Data entries
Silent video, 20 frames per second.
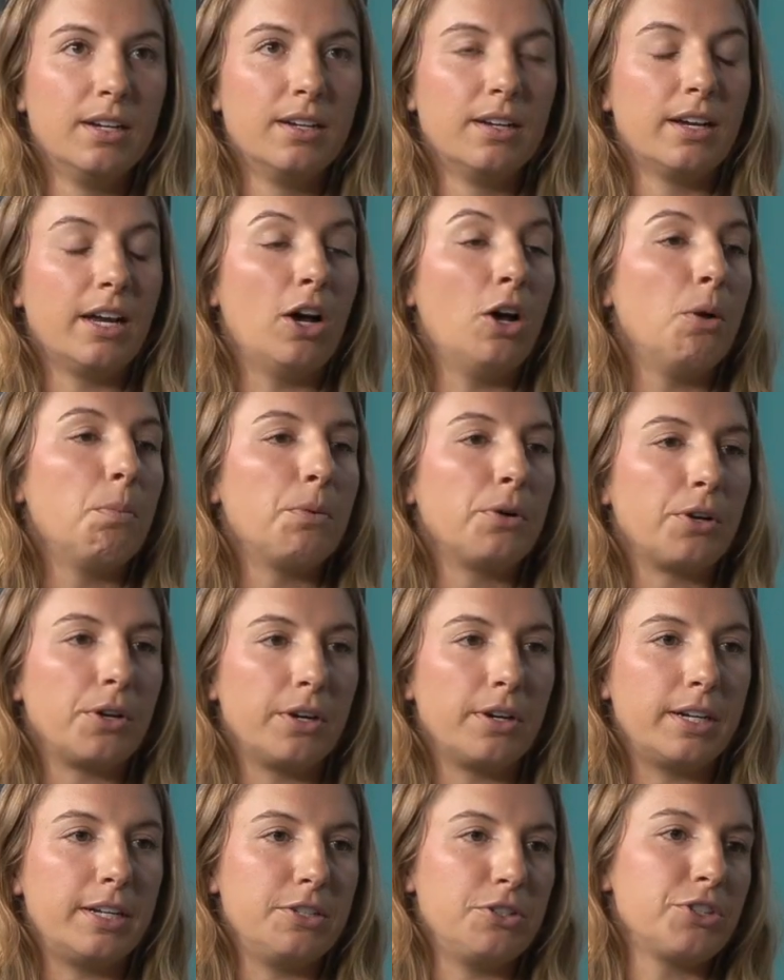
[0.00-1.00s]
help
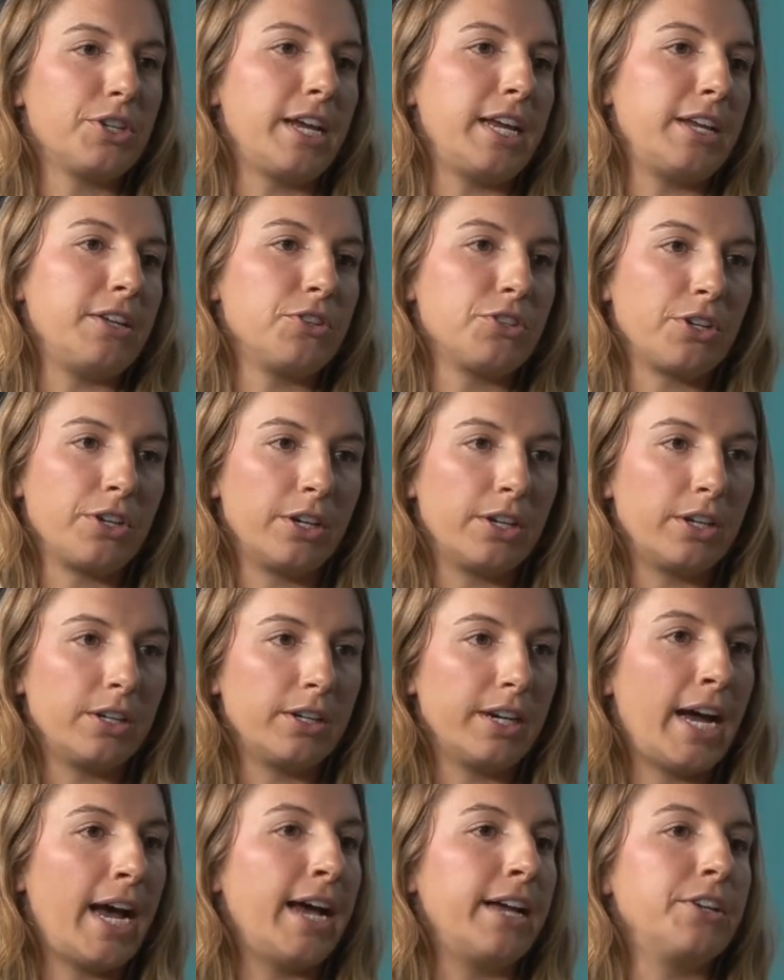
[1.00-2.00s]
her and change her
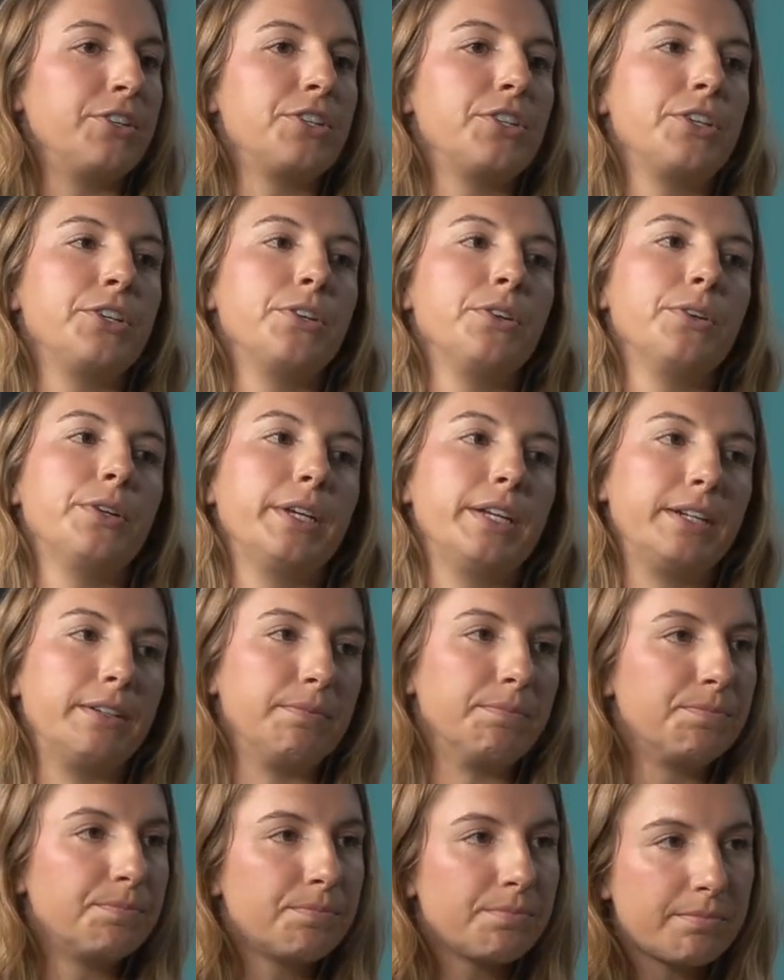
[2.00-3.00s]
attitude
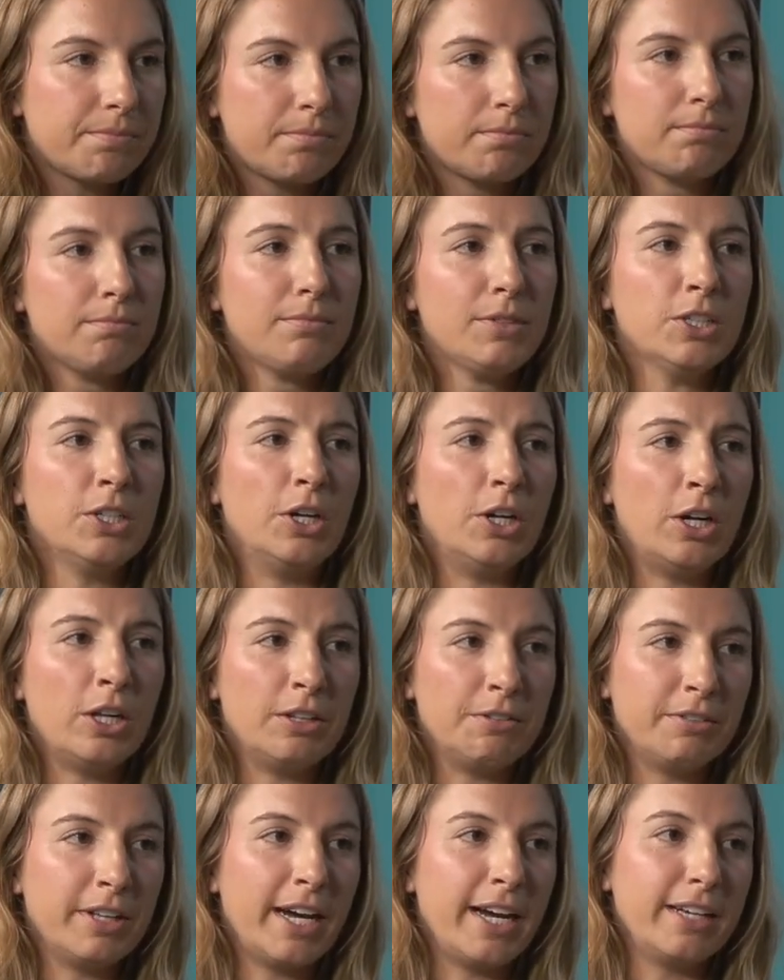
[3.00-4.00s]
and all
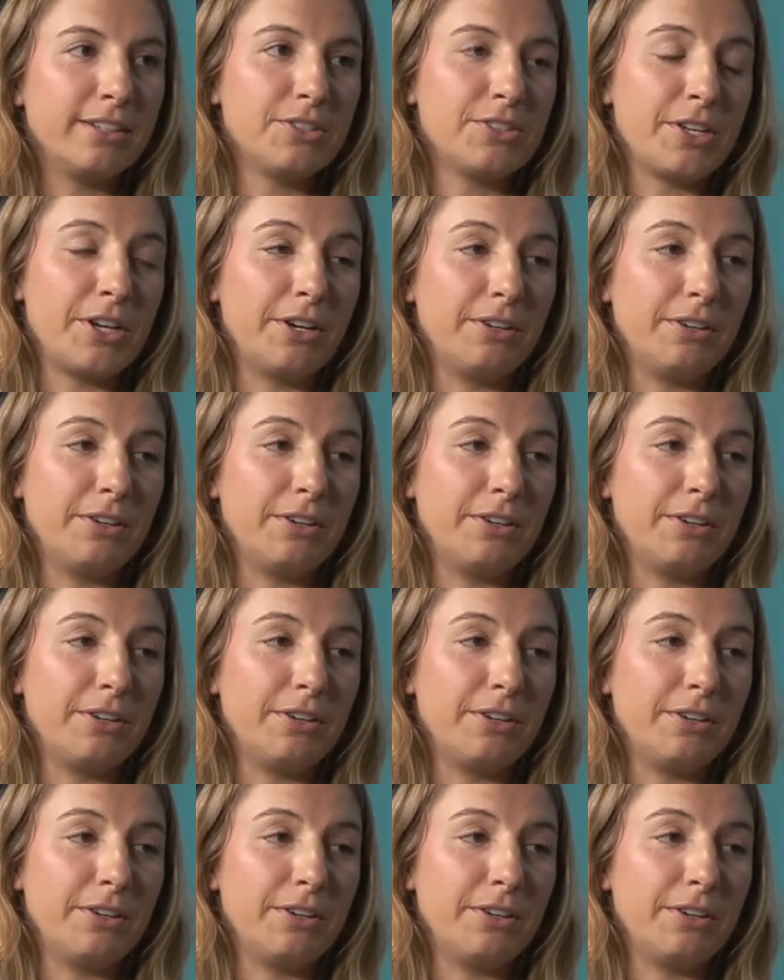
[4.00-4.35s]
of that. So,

**DIRECTIONS FOR THIS TASK**
Your copy should match the records above word for word, but without images.

**OUTPUT**
Silent video, 20 frames per second.
[0.00-1.00s]
help
[1.00-2.00s]
her and change her
[2.00-3.00s]
attitude
[3.00-4.00s]
and all
[4.00-4.35s]
of that. So,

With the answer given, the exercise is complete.